Trainer & TFTrainer (@julien-c)

Version 2.9 introduces a new Trainer class for PyTorch, and its equivalent TFTrainer for TF 2.

This let us reorganize the example scripts completely for a cleaner codebase.

The main features of the Trainer are:

Same user-facing API for PyTorch and TF 2
Support for CPU, GPU, Multi-GPU, and TPU
Easier than ever to share your fine-tuned models

The TFTrainer was largely contributed by awesome community member @jplu! 🔥 🔥

A few additional features of the example scripts are:

Generate argparsers from type hints on dataclasses
Can load arguments from json files
Logging through TensorBoard and wandb

Documentation for the Trainer is still work-in-progress, please consider contributing improvements.

TPU Support

Both the TensorFlow and PyTorch trainers have TPU support (@jplu, @LysandreJik, @julien-c). An additional utility is added so that the TPU scripts may be launched in a similar manner to torch.distributed.
This was built with the support of @jysohn23, member of the Google TPU team

Multilingual BART (@sshleifer)

New BART checkpoint converted: this adds mbart-en-ro model, a BART variant finetuned on english-romanian translation.

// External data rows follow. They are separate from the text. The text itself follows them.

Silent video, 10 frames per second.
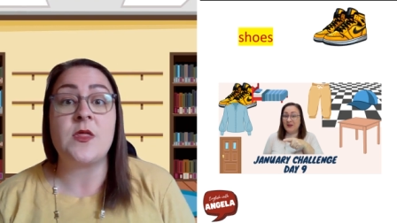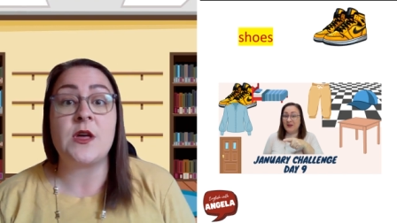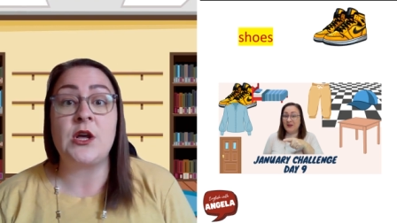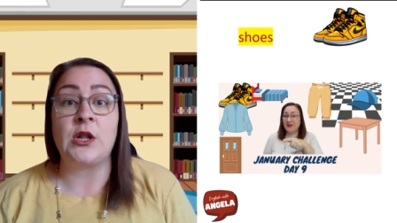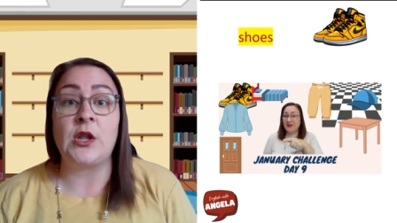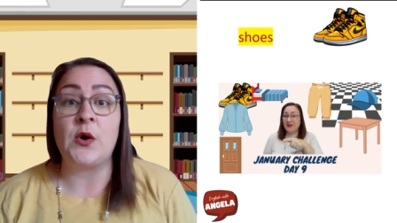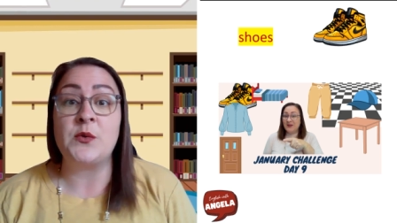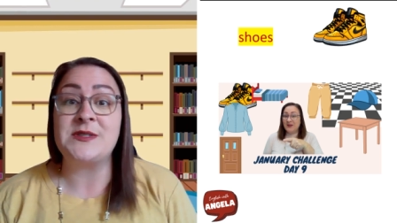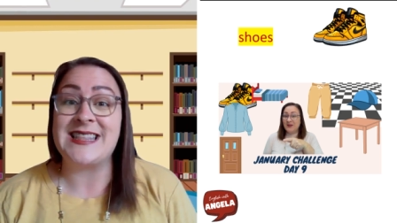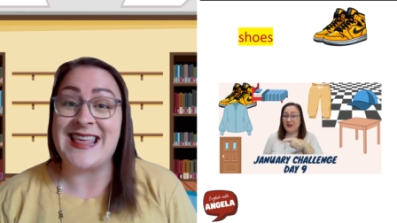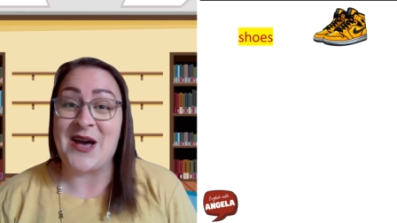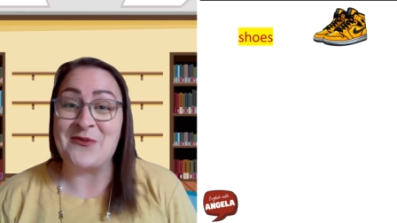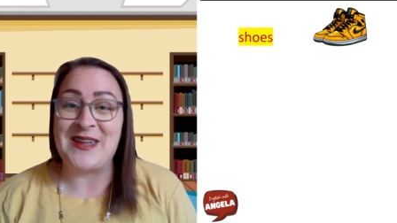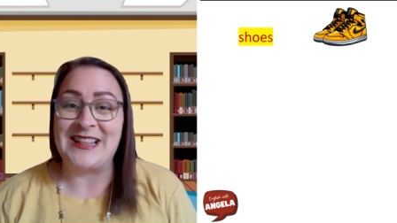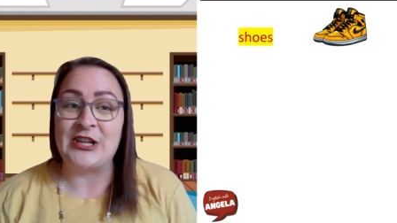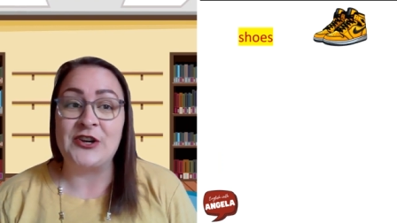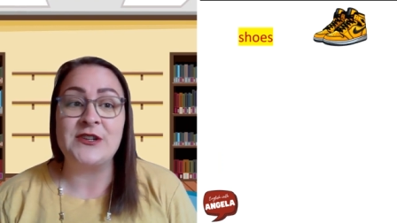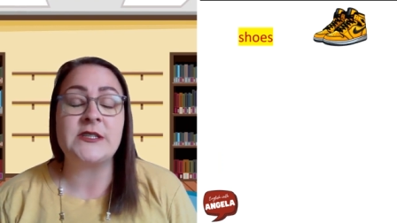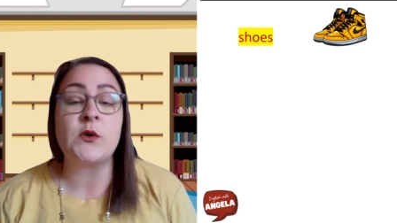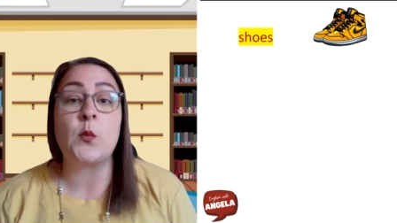the clothes that we
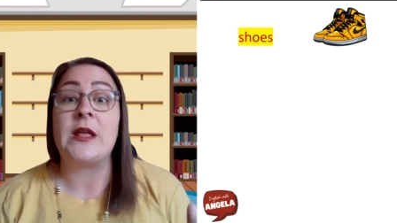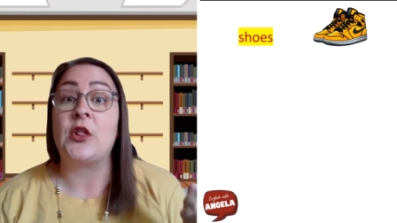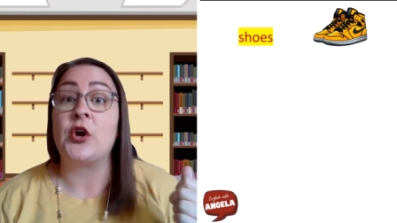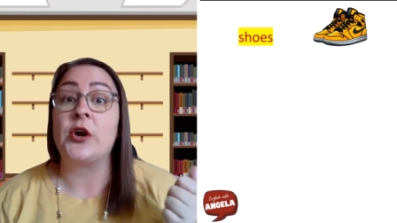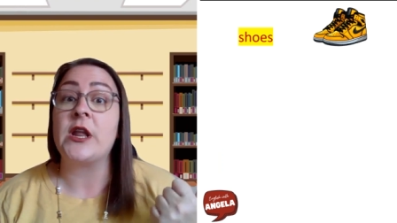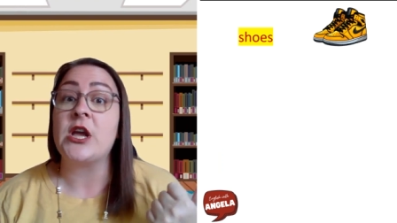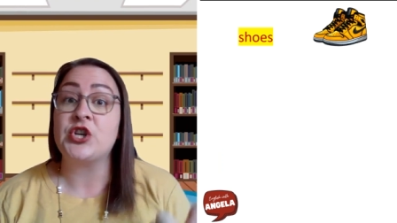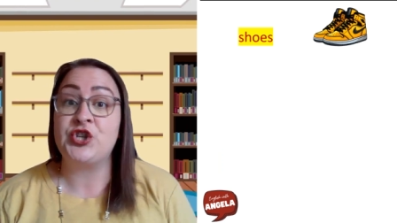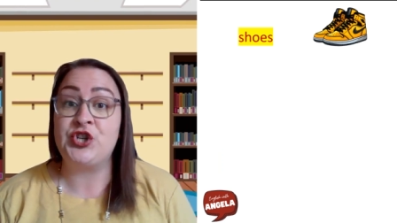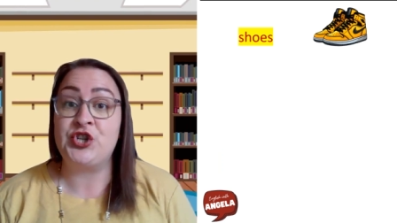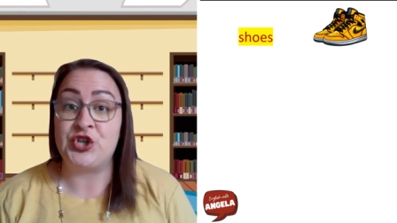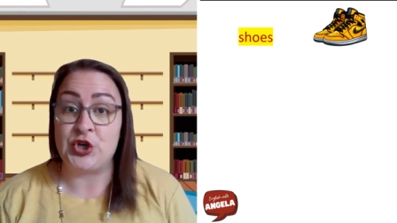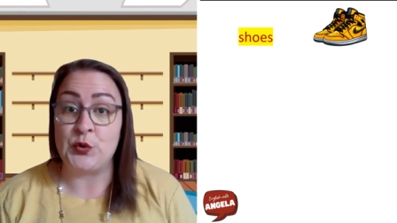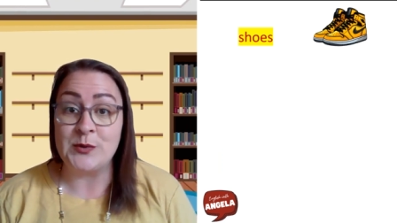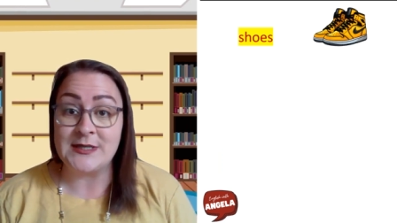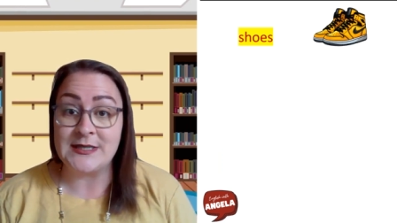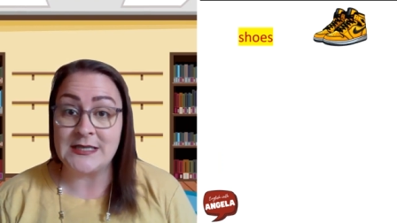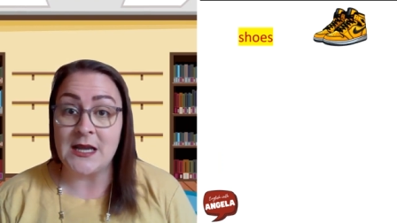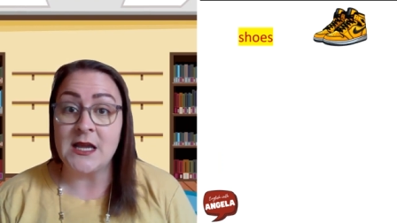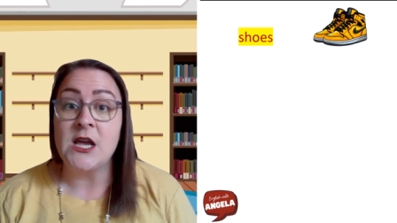learned. We learned shoes.
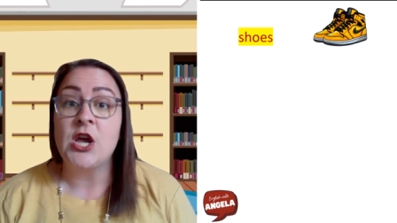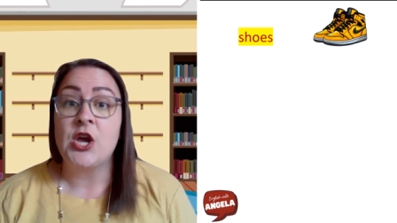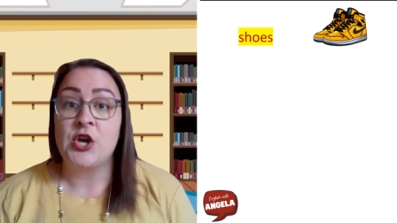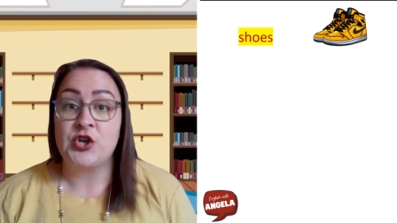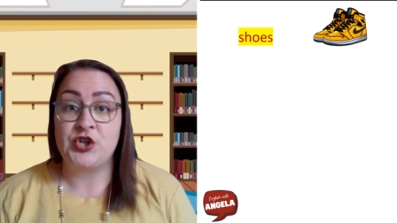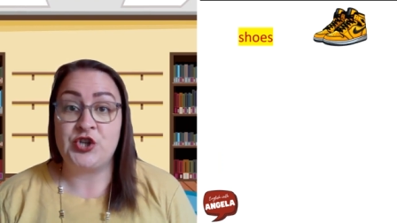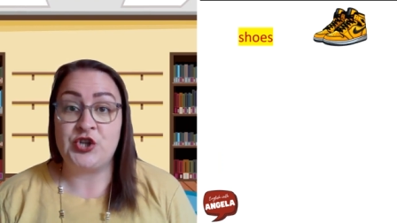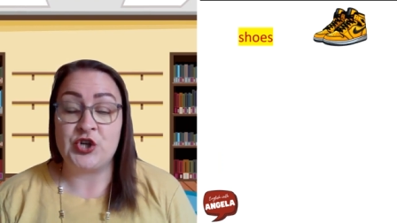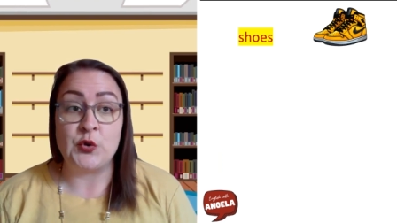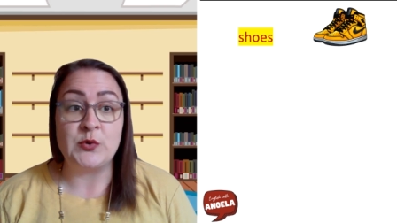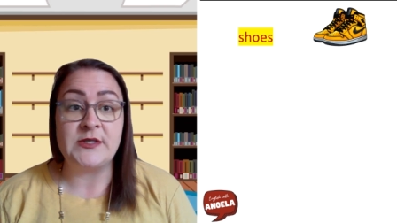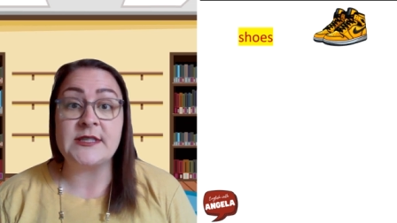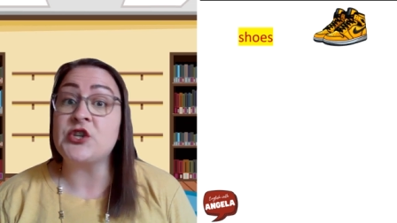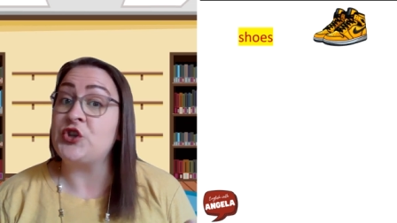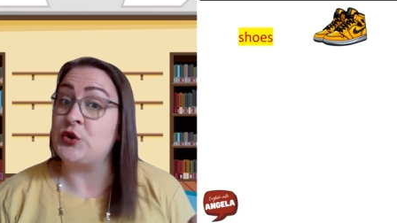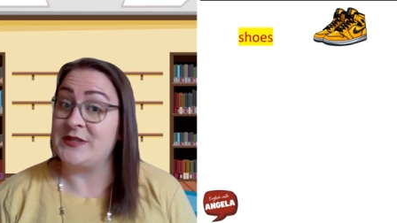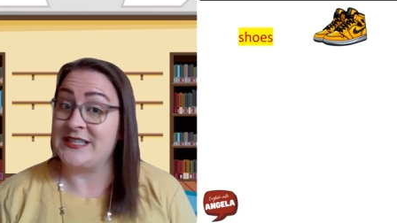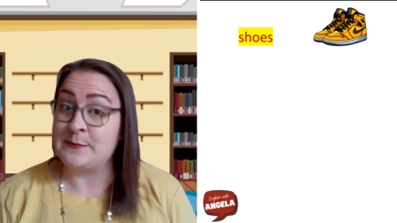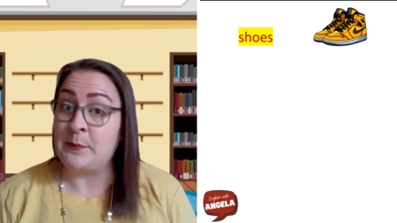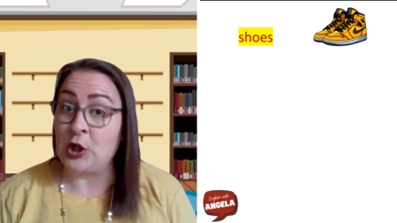Shoes
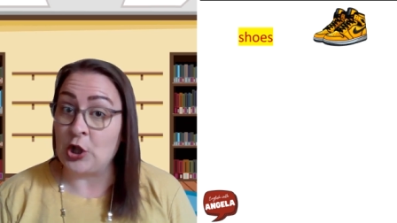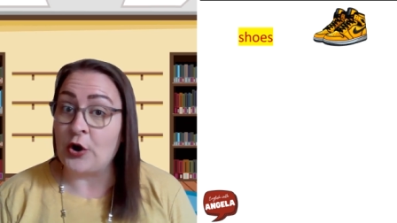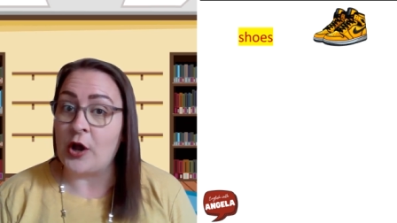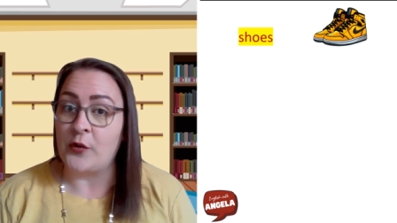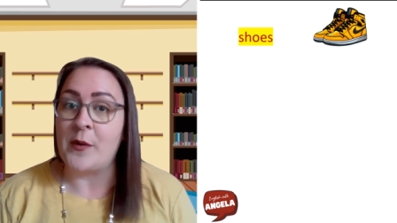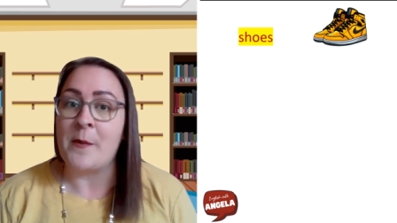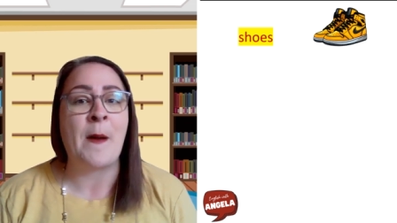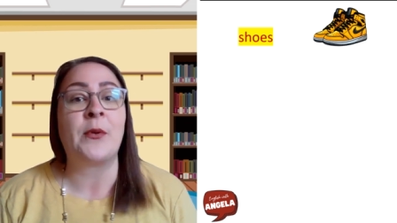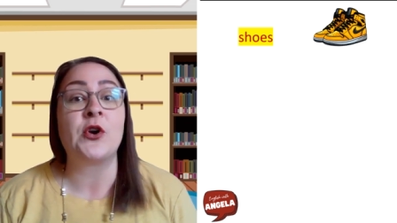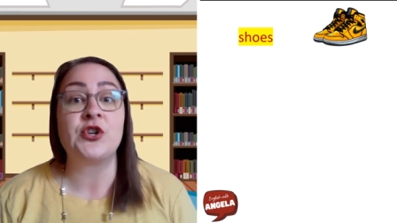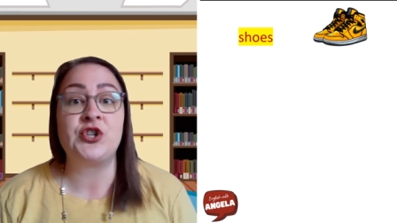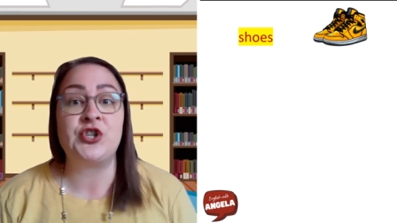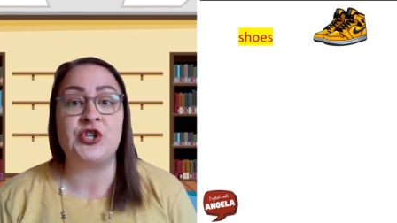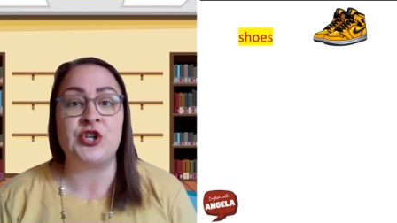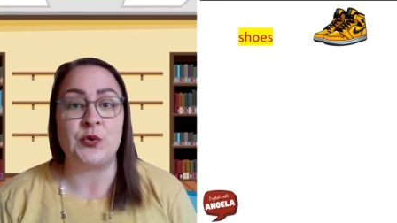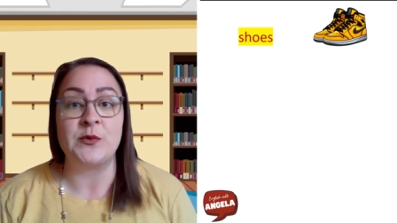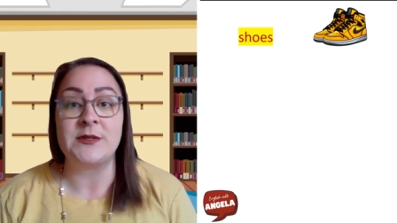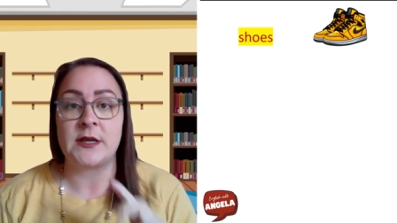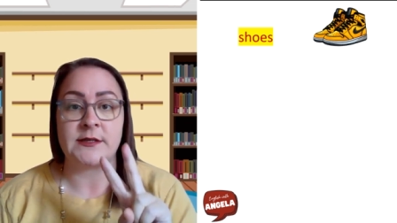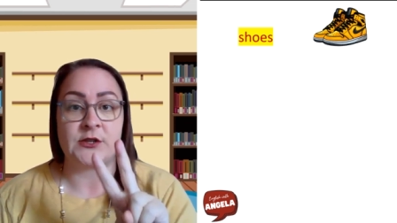is plural. Remember, shoes,
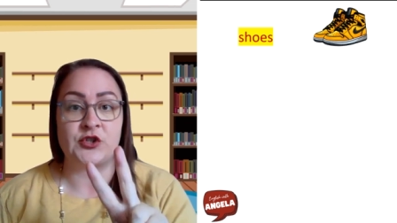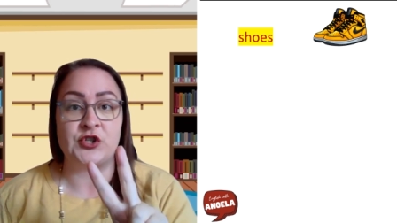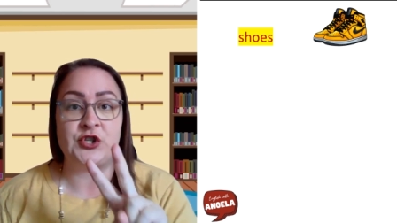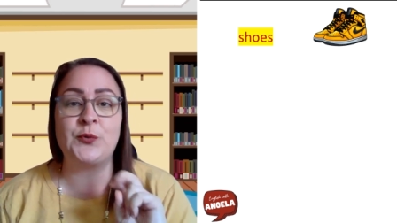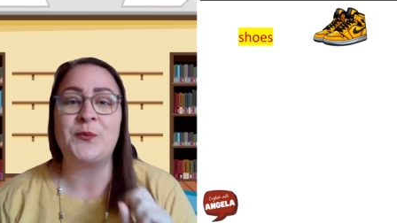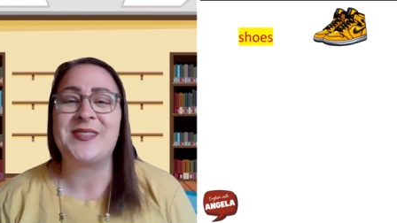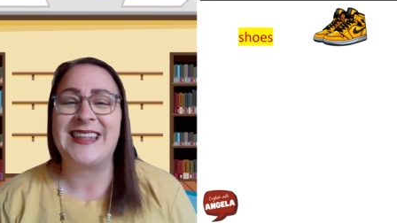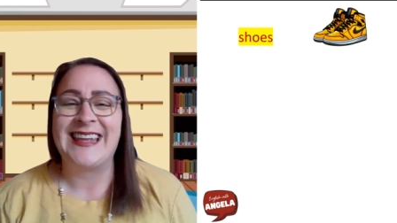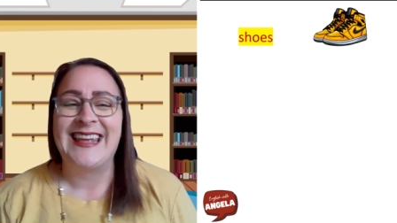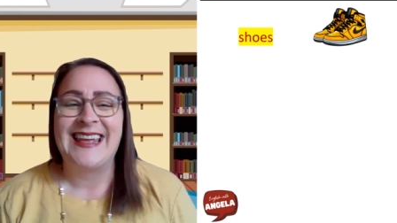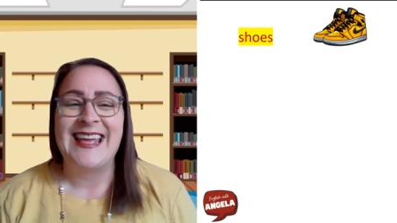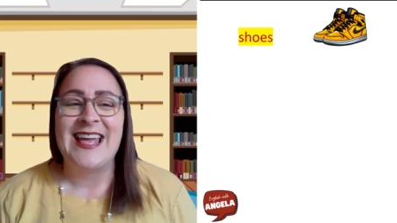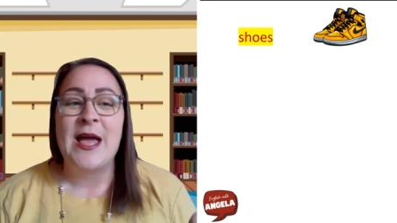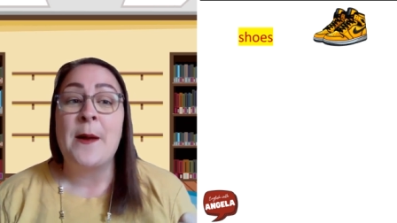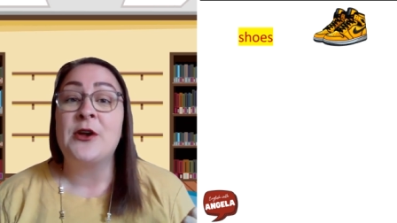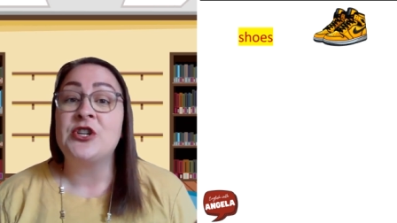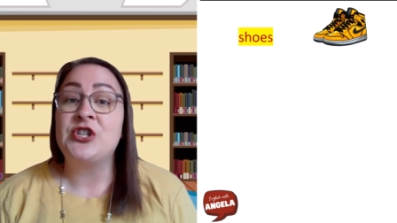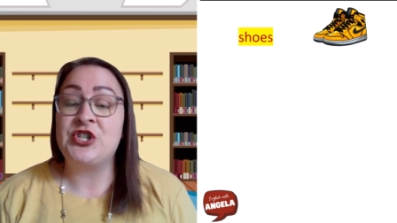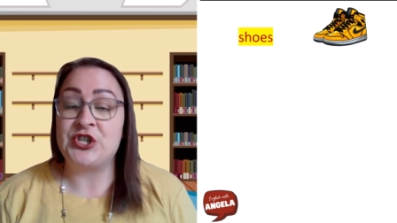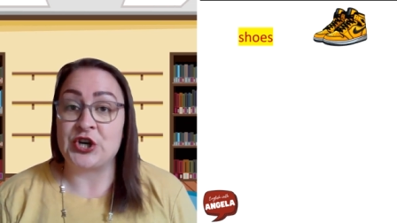because there's two.
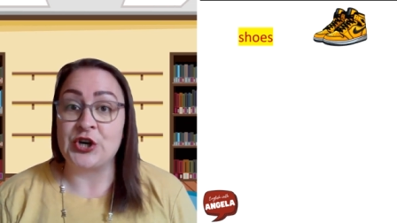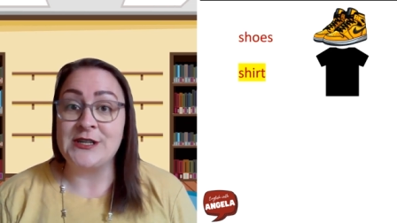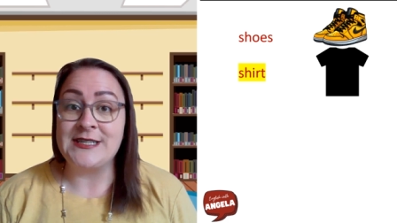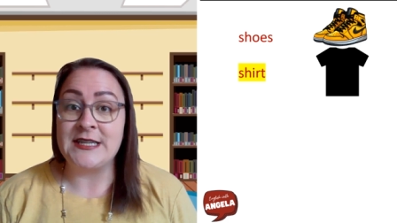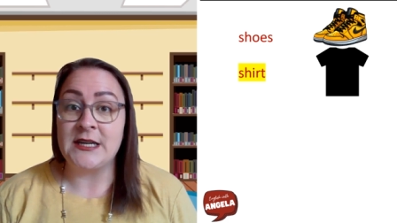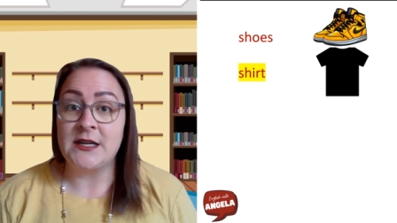Shirt,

Improved support for `huggingface/tokenizers`

Additional tests and support has been added to huggingface/tokenizers tokenizers. (@mfuntowicz, @thomwolf)
TensorFlow models work out-of-the-box with the new tokenizers (@LysandreJik)

Decoder caching for T5 (@patrickvonplaten)

Auto-regressive decoding for T5 has been greatly sped up by storing past key/value states. Work done on both PyTorch and TensorFlow.

Breaking change

This introduces a breaking change, in that it increases the default output length of T5Model and T5ForConditionalGeneration from 4 to 5 (including the past_key_value_states).

Encoder-Decoder enhancements

Apply Encoder Decoder 1.5GB memory savings to TF as well (@patrickvonplaten, translation of same work on PyTorch models by @sshleifer)
BART Summarization fine-tuning script now works for T5 as well (@sshleifer)
Clean Encoder-Decoder models with Bart/T5-like API and add generate possibility (@patrickvonplaten)

Additional model architectures

Question Answering support for Albert and Roberta in TF with (@Pierrci):

Question Answering support for Albert and Roberta in TF
TFAlbertForQuestionAnswering

Pipelines

The question answering pipeline now handles impossible answers (@bryant1410)
Remove tqdm logging (@mfuntowicz)
Sentiment analysis pipeline can now handle more than two sequences (@xxbidiao)
Rewritten batch support in pipelines (@mfuntowicz)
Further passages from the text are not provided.